● Records from a dataset
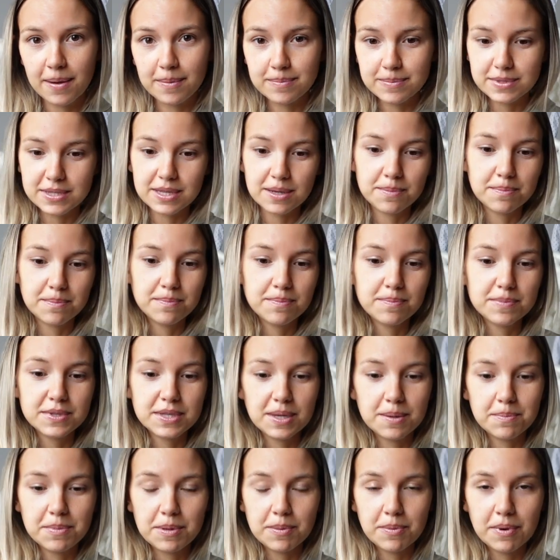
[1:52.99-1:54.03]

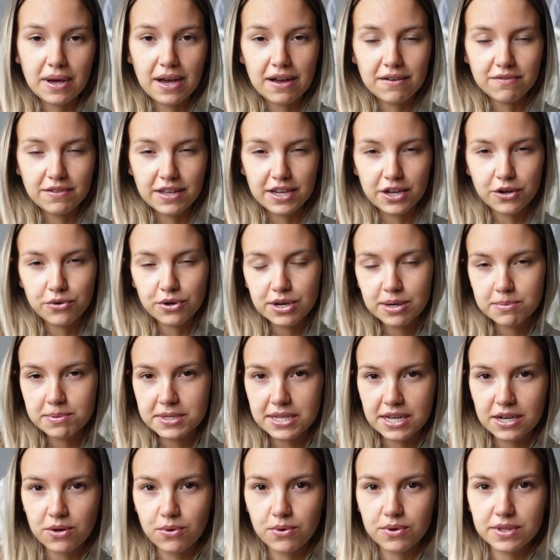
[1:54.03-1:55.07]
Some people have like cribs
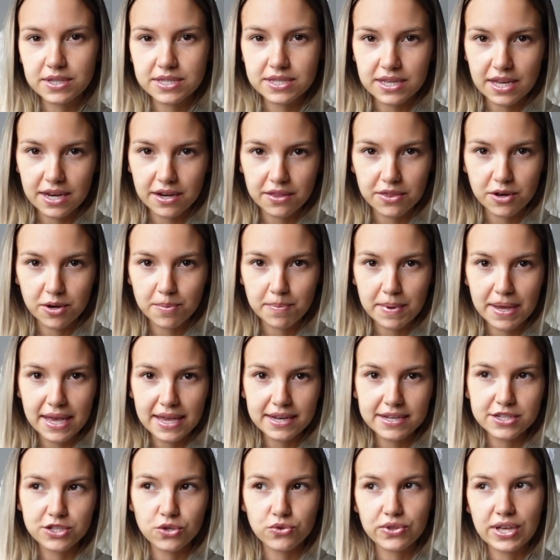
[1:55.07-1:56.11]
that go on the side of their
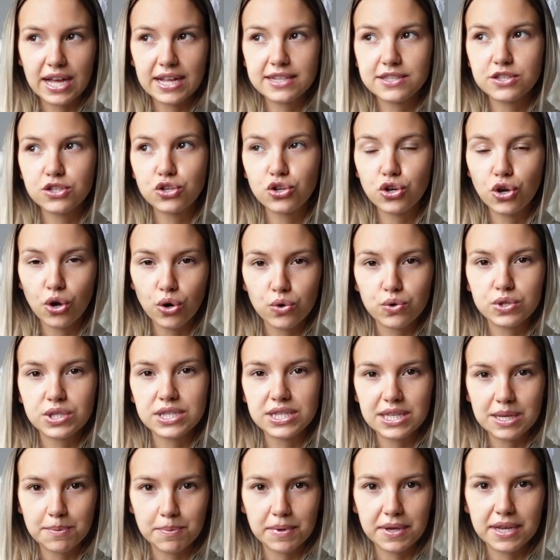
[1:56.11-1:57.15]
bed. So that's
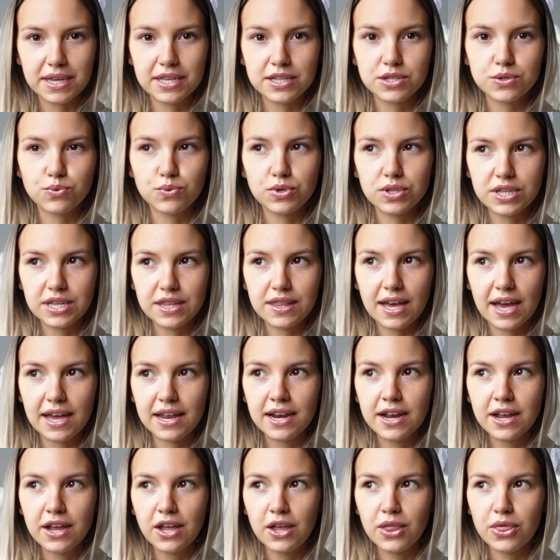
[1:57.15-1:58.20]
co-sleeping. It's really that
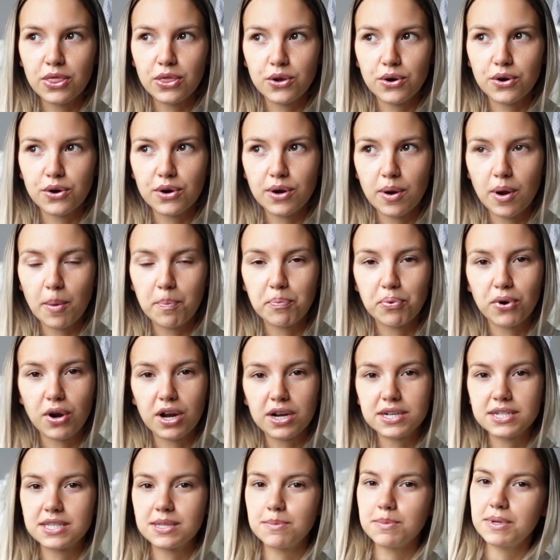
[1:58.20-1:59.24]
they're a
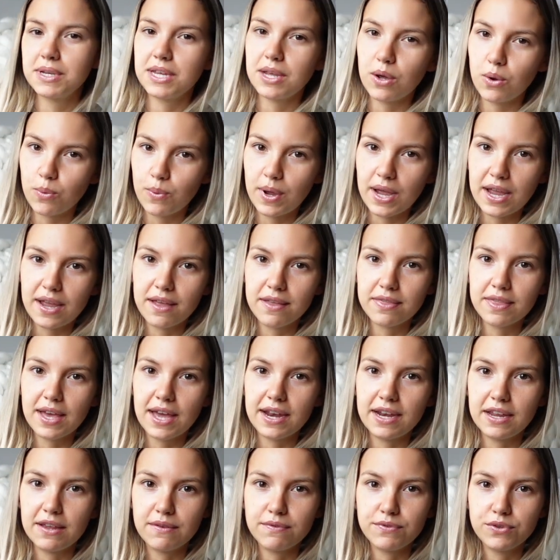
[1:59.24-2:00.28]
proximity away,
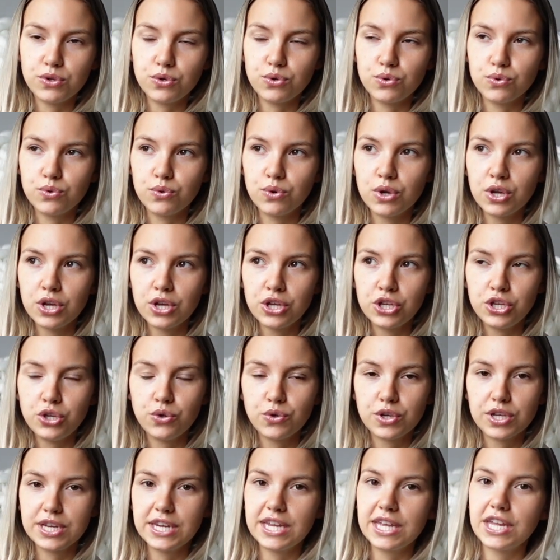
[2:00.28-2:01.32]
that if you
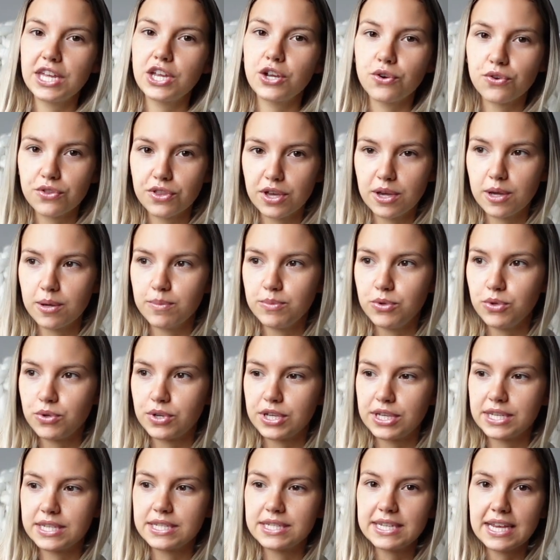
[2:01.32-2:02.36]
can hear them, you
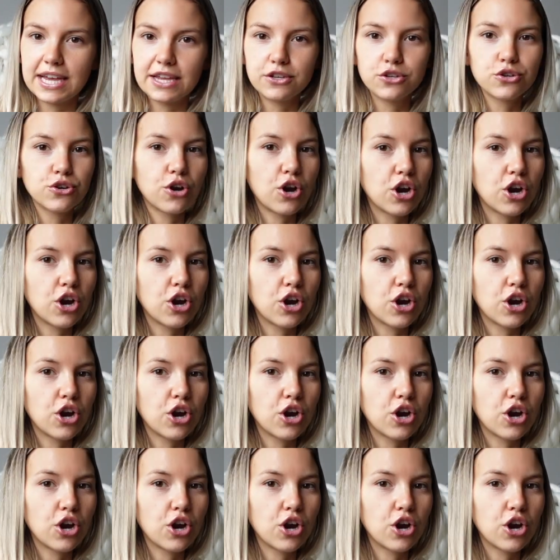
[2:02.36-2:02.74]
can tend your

● Task
Pictures are to be left out; all other data must be returned exactly.

● Response to the task
[1:52.99-1:54.03]

[1:54.03-1:55.07]
Some people have like cribs
[1:55.07-1:56.11]
that go on the side of their
[1:56.11-1:57.15]
bed. So that's
[1:57.15-1:58.20]
co-sleeping. It's really that
[1:58.20-1:59.24]
they're a
[1:59.24-2:00.28]
proximity away,
[2:00.28-2:01.32]
that if you
[2:01.32-2:02.36]
can hear them, you
[2:02.36-2:02.74]
can tend your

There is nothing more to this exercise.